#### Directions for this task
Word for word, repeat the entries, minus the pictures.

#### Extracted information
* * *

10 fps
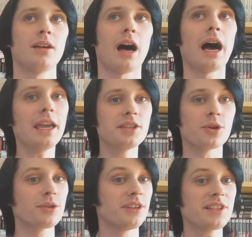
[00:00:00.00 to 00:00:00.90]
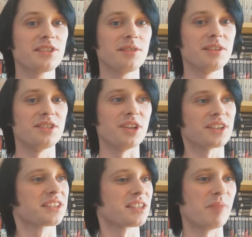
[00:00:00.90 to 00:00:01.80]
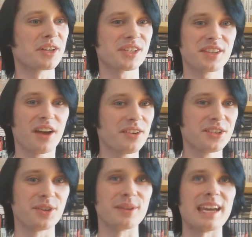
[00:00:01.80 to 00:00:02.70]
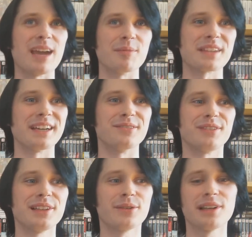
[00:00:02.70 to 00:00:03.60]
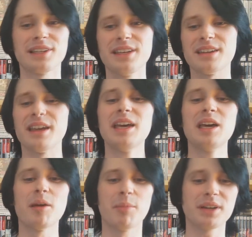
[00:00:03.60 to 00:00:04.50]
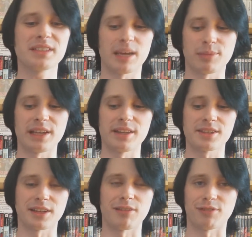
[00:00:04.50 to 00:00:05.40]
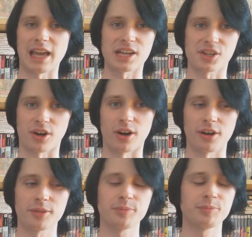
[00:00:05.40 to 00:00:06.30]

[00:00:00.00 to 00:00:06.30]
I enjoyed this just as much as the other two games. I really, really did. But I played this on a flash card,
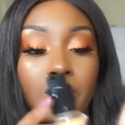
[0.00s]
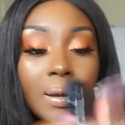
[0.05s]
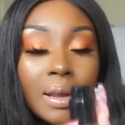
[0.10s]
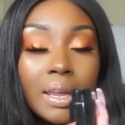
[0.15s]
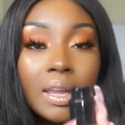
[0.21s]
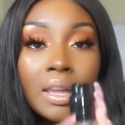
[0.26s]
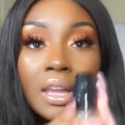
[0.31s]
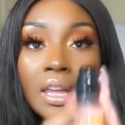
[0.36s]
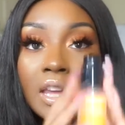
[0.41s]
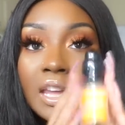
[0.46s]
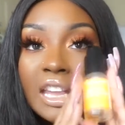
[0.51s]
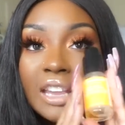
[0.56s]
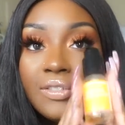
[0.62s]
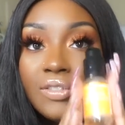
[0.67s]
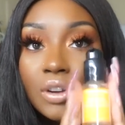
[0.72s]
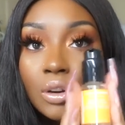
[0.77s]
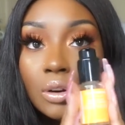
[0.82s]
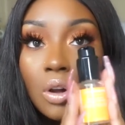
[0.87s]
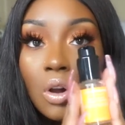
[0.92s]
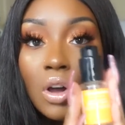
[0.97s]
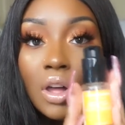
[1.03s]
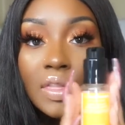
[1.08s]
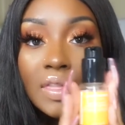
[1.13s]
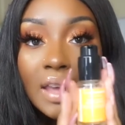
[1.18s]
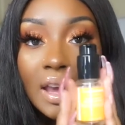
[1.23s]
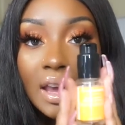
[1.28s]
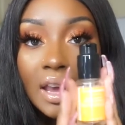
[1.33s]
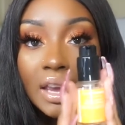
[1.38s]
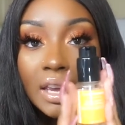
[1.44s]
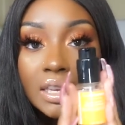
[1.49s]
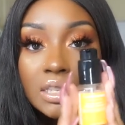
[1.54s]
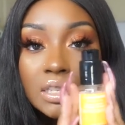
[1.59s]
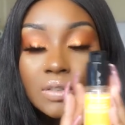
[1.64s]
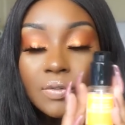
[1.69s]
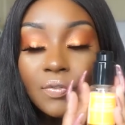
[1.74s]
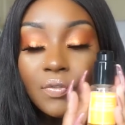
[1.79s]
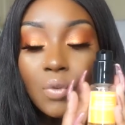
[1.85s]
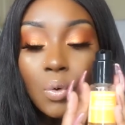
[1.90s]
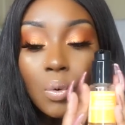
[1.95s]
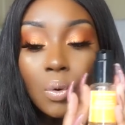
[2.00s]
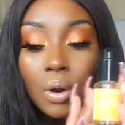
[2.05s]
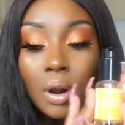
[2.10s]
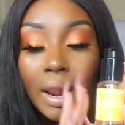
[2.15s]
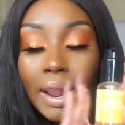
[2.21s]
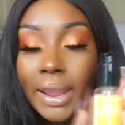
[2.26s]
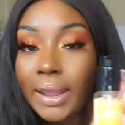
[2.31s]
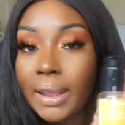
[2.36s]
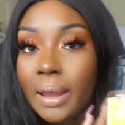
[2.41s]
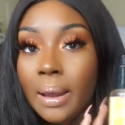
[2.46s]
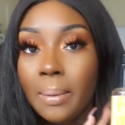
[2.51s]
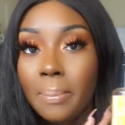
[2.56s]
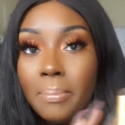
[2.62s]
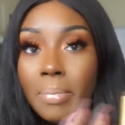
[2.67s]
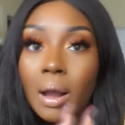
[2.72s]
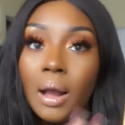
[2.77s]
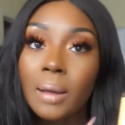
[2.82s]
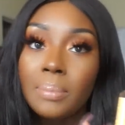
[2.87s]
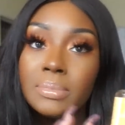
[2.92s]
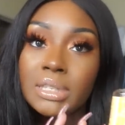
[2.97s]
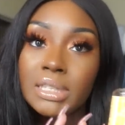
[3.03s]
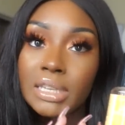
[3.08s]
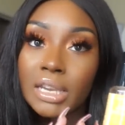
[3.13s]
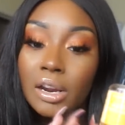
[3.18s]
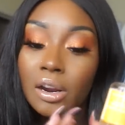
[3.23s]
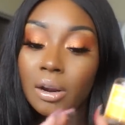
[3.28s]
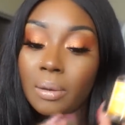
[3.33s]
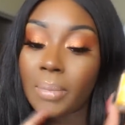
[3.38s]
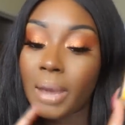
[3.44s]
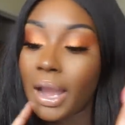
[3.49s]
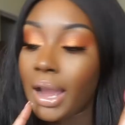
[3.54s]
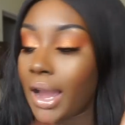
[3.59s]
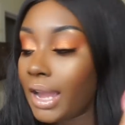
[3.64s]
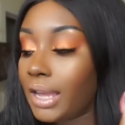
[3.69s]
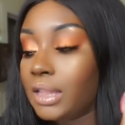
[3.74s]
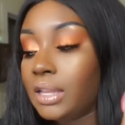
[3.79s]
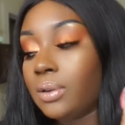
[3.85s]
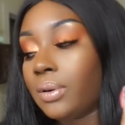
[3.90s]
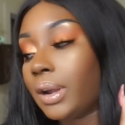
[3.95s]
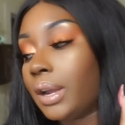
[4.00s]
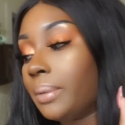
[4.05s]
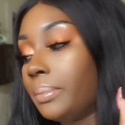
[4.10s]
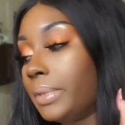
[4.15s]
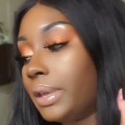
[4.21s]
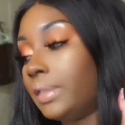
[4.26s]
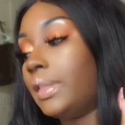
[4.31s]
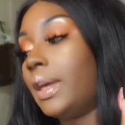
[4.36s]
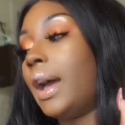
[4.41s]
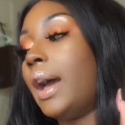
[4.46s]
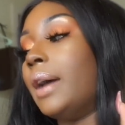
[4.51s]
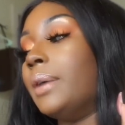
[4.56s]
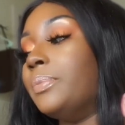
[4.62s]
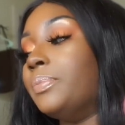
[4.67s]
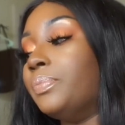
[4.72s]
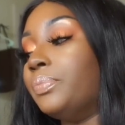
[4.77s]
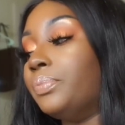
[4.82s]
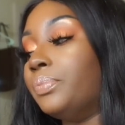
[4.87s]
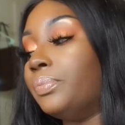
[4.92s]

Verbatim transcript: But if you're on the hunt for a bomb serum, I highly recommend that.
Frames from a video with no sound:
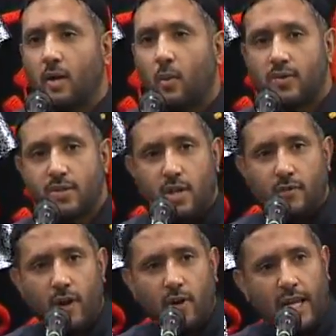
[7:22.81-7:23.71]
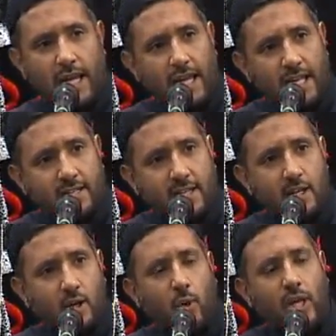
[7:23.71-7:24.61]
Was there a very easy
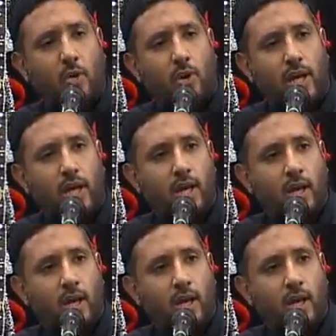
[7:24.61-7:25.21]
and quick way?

* * *

#### Task solution
10 fps
[00:00:00.00 to 00:00:00.90]
[00:00:00.90 to 00:00:01.80]
[00:00:01.80 to 00:00:02.70]
[00:00:02.70 to 00:00:03.60]
[00:00:03.60 to 00:00:04.50]
[00:00:04.50 to 00:00:05.40]
[00:00:05.40 to 00:00:06.30]

[00:00:00.00 to 00:00:06.30]
I enjoyed this just as much as the other two games. I really, really did. But I played this on a flash card,
[0.00s]
[0.05s]
[0.10s]
[0.15s]
[0.21s]
[0.26s]
[0.31s]
[0.36s]
[0.41s]
[0.46s]
[0.51s]
[0.56s]
[0.62s]
[0.67s]
[0.72s]
[0.77s]
[0.82s]
[0.87s]
[0.92s]
[0.97s]
[1.03s]
[1.08s]
[1.13s]
[1.18s]
[1.23s]
[1.28s]
[1.33s]
[1.38s]
[1.44s]
[1.49s]
[1.54s]
[1.59s]
[1.64s]
[1.69s]
[1.74s]
[1.79s]
[1.85s]
[1.90s]
[1.95s]
[2.00s]
[2.05s]
[2.10s]
[2.15s]
[2.21s]
[2.26s]
[2.31s]
[2.36s]
[2.41s]
[2.46s]
[2.51s]
[2.56s]
[2.62s]
[2.67s]
[2.72s]
[2.77s]
[2.82s]
[2.87s]
[2.92s]
[2.97s]
[3.03s]
[3.08s]
[3.13s]
[3.18s]
[3.23s]
[3.28s]
[3.33s]
[3.38s]
[3.44s]
[3.49s]
[3.54s]
[3.59s]
[3.64s]
[3.69s]
[3.74s]
[3.79s]
[3.85s]
[3.90s]
[3.95s]
[4.00s]
[4.05s]
[4.10s]
[4.15s]
[4.21s]
[4.26s]
[4.31s]
[4.36s]
[4.41s]
[4.46s]
[4.51s]
[4.56s]
[4.62s]
[4.67s]
[4.72s]
[4.77s]
[4.82s]
[4.87s]
[4.92s]

Verbatim transcript: But if you're on the hunt for a bomb serum, I highly recommend that.
Frames from a video with no sound:
[7:22.81-7:23.71]
[7:23.71-7:24.61]
Was there a very easy
[7:24.61-7:25.21]
and quick way?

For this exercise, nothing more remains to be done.